Business Rates Revaluation Affecting Restaurants and Retailers
The most recent revaluation of business rates has had the same effect on retailers and restaurant groups as the global financial crash of 2008/9, according to specialists in commercial real estate Colliers International. Since April 2017 when the latest revaluation came into effect, it has been reported that 15 major retailers and restaurant groups have either sought a CVA (Company Voluntary Arrangement) or gone into administration.
Head of business rates at Collins International John Webber pointed out that the financial crash saw 16 major companies go into administration over the course of two years, while these figures only relate to one year after the revaluation, meaning this has the potential to be worse. While it has been noted that business rates are not the sole cause of restaurants and retailers struggling, it is clearly playing a key role in the financial difficulties of many.
For businesses and individuals struggling to pay increased business rates, a specialist business rates company like RVA Surveyors – which has helped its clients for over 10 years – can help.
In an analysis of the effects of the revaluation, Collins found that many major retailers and restaurant groups had seen significant increases in the amount they are now liable to pay. For example, Jamie’s Italian restaurant chain saw an increase of £100,000, from £3.5 million to £3.6 million; Byron saw a rates increase of £400,000 from £4.9 million to £5.3 million; and the rates for Prezzo increased by £600,000, from £7.2 million to £7.8 million. Other factors affecting the financial success of retailers and restaurants include inflation, the apprenticeship levy, the increased national minimum wage, and a reduction in the number of people choosing to eat out. The infographic attachment looks at how business rates are calculated for each individual property.
Company Voluntary Arrangement
A Company Voluntary Arrangement is a composition under UK law which allows a business that is insolvent or has issues with debt to come to a voluntary agreement with all of its creditors, working to repay part or all of company debt over a set period of time. In order to apply for a CVA, all the company directors must agree that this should happen, as well as the appointed company liquidator or the legal administrators. An insolvency practitioner must draft the proposal and implement the agreement should the creditors accept. A minimum of 75% of the creditors, in terms of debt value, must agree before a CVA can be actioned.
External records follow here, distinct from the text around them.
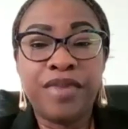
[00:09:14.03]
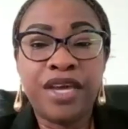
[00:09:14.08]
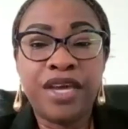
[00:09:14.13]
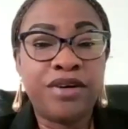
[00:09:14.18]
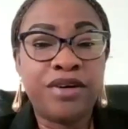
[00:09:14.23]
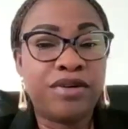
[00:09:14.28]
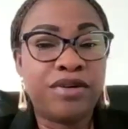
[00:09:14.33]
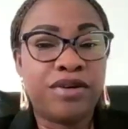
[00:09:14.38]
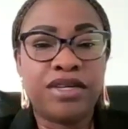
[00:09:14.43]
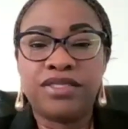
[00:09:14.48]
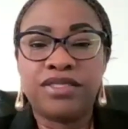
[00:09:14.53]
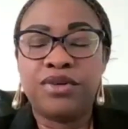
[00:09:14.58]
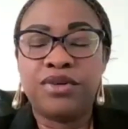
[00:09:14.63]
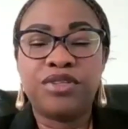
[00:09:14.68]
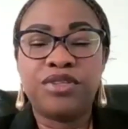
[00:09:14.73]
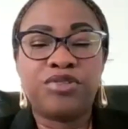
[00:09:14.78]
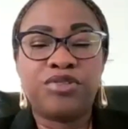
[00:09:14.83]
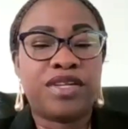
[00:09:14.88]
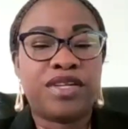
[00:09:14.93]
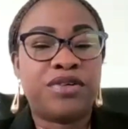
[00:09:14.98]
email or it's
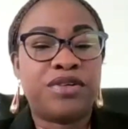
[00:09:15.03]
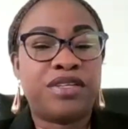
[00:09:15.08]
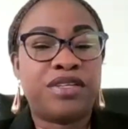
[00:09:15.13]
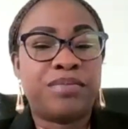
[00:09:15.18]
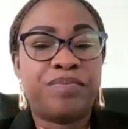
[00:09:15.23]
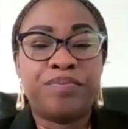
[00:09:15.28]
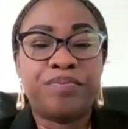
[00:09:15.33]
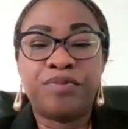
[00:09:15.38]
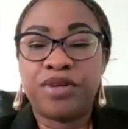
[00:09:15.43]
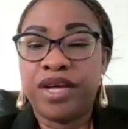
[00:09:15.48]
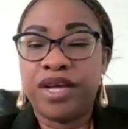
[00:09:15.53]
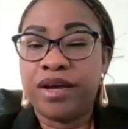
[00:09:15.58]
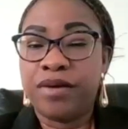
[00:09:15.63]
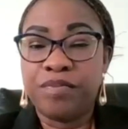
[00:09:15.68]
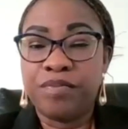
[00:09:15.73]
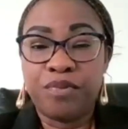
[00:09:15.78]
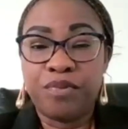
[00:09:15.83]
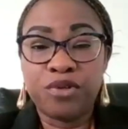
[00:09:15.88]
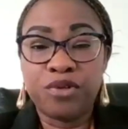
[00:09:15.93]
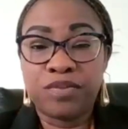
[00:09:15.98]
going to another
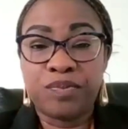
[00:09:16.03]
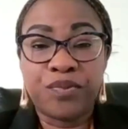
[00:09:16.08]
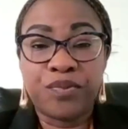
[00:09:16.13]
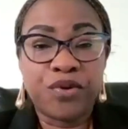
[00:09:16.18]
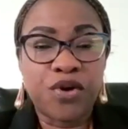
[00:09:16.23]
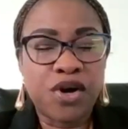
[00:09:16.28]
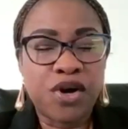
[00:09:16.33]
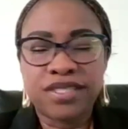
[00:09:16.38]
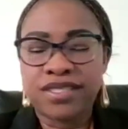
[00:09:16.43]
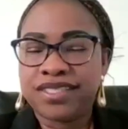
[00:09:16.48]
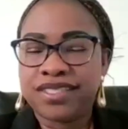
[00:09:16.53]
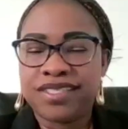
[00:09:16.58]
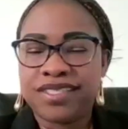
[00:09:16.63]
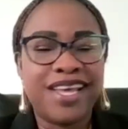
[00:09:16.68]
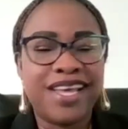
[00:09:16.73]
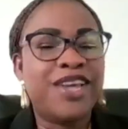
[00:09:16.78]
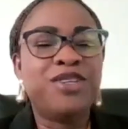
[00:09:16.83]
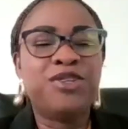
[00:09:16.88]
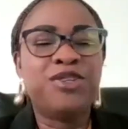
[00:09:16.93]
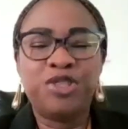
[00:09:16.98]
post box.
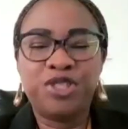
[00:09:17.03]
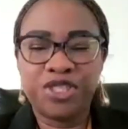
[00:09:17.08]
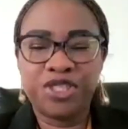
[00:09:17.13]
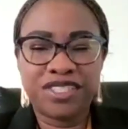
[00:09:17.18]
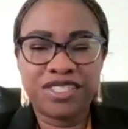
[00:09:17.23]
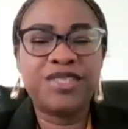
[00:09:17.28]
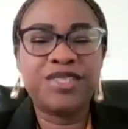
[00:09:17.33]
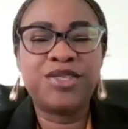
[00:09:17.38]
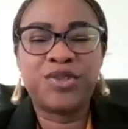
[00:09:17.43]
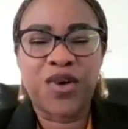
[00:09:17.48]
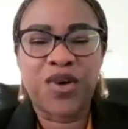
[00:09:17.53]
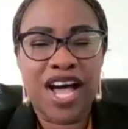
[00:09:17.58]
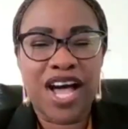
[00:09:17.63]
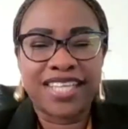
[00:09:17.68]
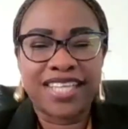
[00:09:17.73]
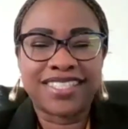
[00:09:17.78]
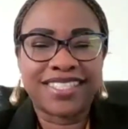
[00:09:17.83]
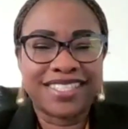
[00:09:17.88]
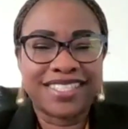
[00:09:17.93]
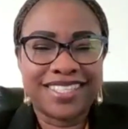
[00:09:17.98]
You just need to
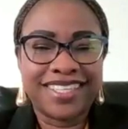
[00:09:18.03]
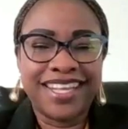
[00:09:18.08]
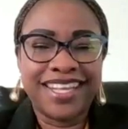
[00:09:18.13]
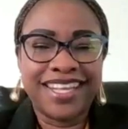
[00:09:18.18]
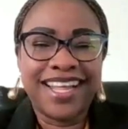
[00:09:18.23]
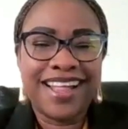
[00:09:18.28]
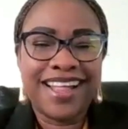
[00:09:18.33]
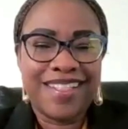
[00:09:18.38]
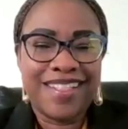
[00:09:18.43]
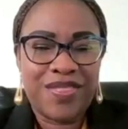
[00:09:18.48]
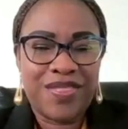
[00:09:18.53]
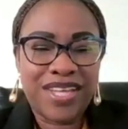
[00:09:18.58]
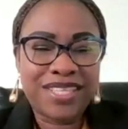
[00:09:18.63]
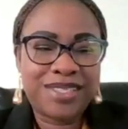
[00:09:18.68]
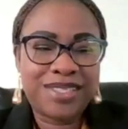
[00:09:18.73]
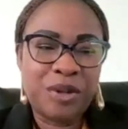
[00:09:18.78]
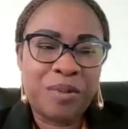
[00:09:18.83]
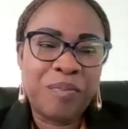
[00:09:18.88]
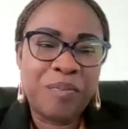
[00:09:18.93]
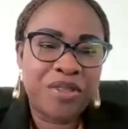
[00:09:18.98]
ask.
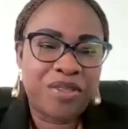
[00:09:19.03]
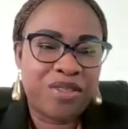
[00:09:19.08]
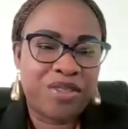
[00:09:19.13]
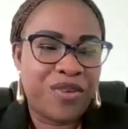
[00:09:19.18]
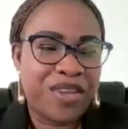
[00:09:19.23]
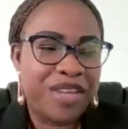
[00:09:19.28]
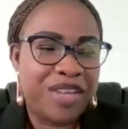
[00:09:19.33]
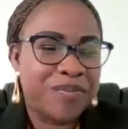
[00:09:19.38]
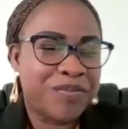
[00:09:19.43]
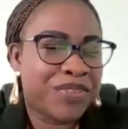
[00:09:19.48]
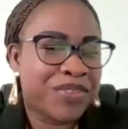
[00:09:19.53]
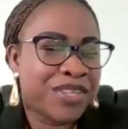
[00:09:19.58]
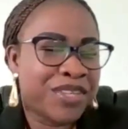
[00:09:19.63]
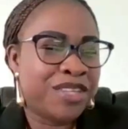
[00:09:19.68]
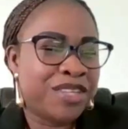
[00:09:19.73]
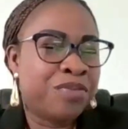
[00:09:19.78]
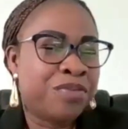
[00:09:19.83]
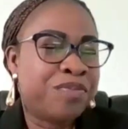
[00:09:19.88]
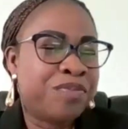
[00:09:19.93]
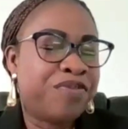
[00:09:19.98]
That's number 3.
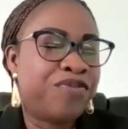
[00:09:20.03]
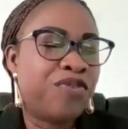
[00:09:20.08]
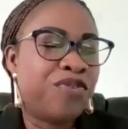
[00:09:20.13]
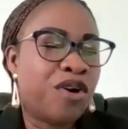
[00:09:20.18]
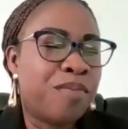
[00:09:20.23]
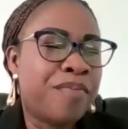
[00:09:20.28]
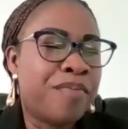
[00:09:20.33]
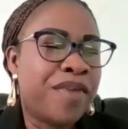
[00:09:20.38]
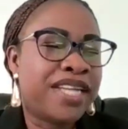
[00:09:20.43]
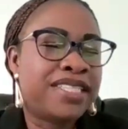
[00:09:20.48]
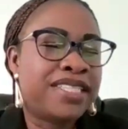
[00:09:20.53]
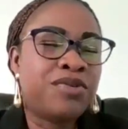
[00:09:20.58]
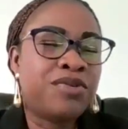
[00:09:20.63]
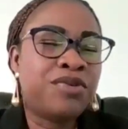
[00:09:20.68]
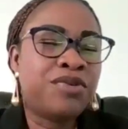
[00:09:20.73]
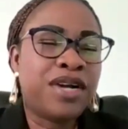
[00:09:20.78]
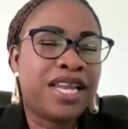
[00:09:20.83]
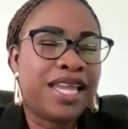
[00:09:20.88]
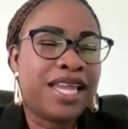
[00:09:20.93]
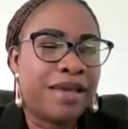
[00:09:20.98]
Number 4,
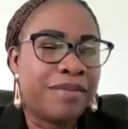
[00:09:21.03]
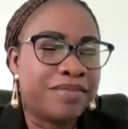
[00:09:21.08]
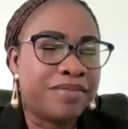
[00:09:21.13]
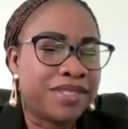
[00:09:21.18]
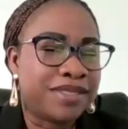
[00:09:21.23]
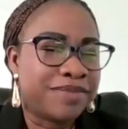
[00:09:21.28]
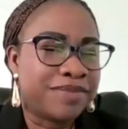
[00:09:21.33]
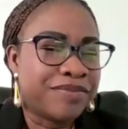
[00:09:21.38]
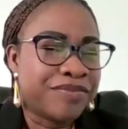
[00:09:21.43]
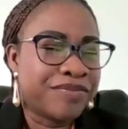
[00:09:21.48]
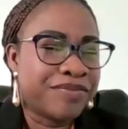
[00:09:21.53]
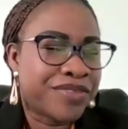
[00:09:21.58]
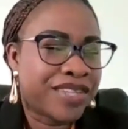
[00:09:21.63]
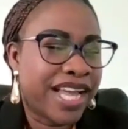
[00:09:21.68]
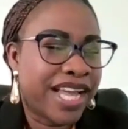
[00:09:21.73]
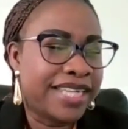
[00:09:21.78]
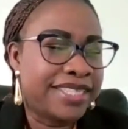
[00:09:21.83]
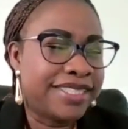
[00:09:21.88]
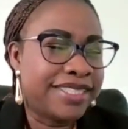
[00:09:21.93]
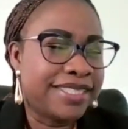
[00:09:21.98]
medical claims
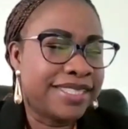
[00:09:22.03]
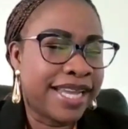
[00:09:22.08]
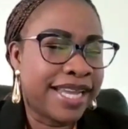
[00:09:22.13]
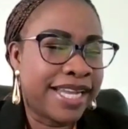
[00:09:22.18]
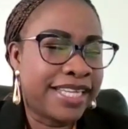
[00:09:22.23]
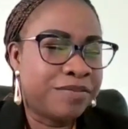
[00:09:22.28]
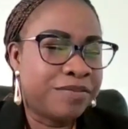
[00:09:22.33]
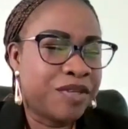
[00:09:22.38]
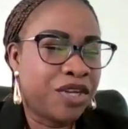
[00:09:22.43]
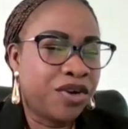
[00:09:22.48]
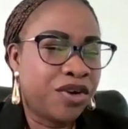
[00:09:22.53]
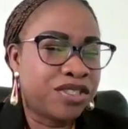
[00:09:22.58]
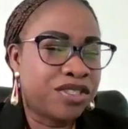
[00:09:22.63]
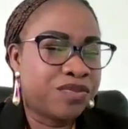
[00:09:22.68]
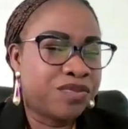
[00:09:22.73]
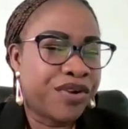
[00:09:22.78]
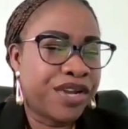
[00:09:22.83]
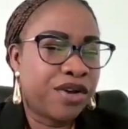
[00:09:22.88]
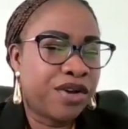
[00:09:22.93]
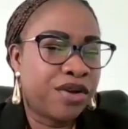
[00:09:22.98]
are denied
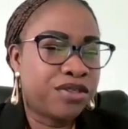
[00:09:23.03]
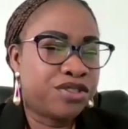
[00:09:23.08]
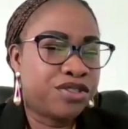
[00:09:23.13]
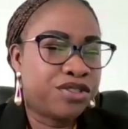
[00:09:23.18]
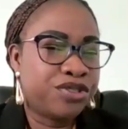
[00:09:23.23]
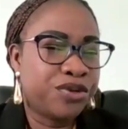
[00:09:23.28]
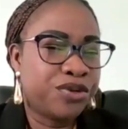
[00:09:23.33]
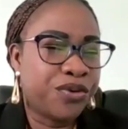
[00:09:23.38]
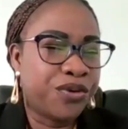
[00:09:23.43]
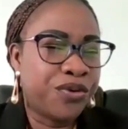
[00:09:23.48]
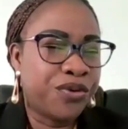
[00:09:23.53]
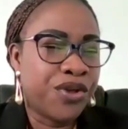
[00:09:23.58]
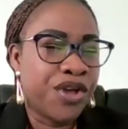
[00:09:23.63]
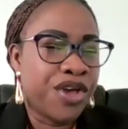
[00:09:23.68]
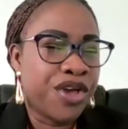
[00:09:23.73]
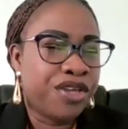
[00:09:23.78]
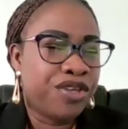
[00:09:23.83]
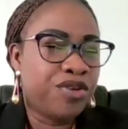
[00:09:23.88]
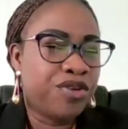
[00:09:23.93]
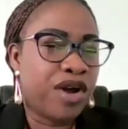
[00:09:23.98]
because records show
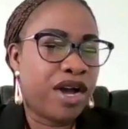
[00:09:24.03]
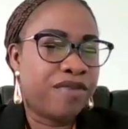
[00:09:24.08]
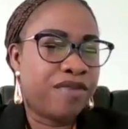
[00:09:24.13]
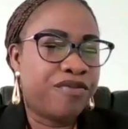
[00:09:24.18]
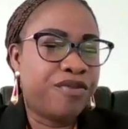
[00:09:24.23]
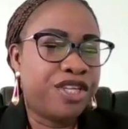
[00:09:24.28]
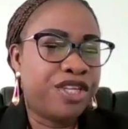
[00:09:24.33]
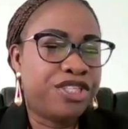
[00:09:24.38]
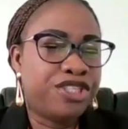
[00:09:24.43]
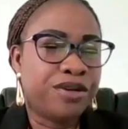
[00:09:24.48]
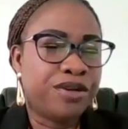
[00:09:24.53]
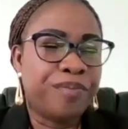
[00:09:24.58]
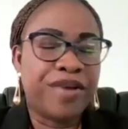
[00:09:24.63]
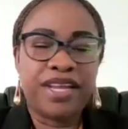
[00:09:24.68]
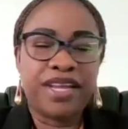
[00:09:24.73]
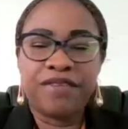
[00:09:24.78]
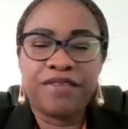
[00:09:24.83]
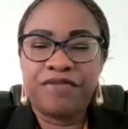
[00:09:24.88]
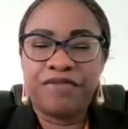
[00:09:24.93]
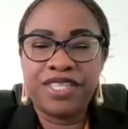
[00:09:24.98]
you have reached your
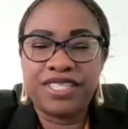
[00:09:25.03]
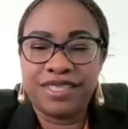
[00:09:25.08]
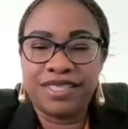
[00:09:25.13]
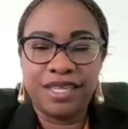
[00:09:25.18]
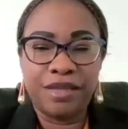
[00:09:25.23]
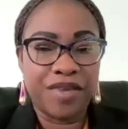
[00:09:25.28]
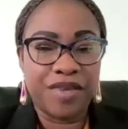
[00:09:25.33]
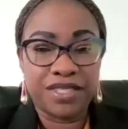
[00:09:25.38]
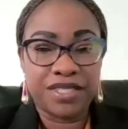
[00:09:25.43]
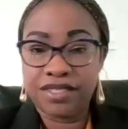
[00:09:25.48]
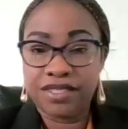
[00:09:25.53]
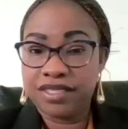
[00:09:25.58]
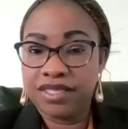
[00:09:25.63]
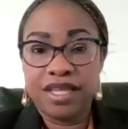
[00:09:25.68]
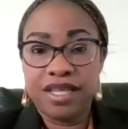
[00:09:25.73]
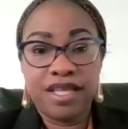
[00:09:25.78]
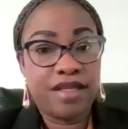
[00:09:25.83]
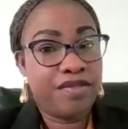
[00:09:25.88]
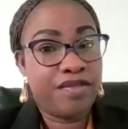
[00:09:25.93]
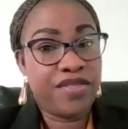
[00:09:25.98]
benefits limits.
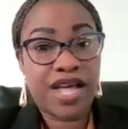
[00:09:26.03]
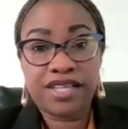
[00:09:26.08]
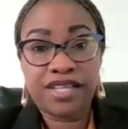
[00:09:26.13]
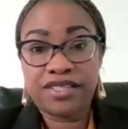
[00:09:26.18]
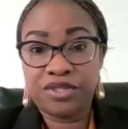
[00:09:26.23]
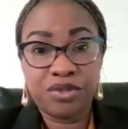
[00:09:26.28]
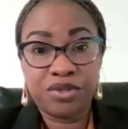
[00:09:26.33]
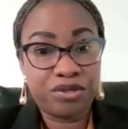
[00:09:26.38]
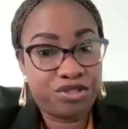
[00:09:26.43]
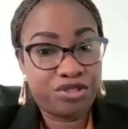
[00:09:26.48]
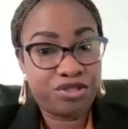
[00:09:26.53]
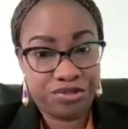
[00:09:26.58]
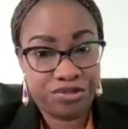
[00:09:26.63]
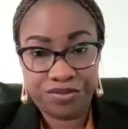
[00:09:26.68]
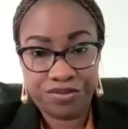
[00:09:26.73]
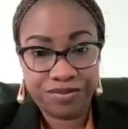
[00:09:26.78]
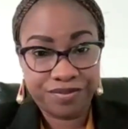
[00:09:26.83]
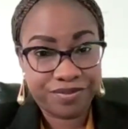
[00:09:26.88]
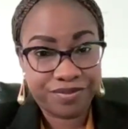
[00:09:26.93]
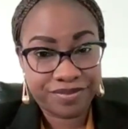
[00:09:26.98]
That's not
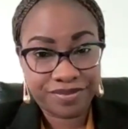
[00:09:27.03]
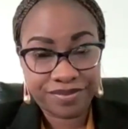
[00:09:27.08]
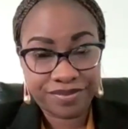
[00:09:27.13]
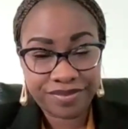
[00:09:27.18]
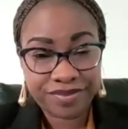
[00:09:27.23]
true.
During the period of the CVA, the company pays all its debts each month to the insolvency practitioner, who will then deduct their own fees before distributing. As long as the company adheres to the terms of the CVA, the creditors have no more legal recourse to take further debt recovery action.
Call for Business Rates Review
John Webber of Colliers International has joined with other affected groups and individuals, including UKHospitality, in calling for the government to review the current system of business rates and the impact the revaluation has had on restaurants and retailers. Webber pointed out that the figures quoted by Collins about the number of businesses going into administration or CVA did not even begin to touch the surface, as they focused only on large companies and not on the many independent businesses also affected. Webber admitted that a reform of the system would not be a one-stop quick fix for all businesses but stated that it would show that the government was starting to be supportive.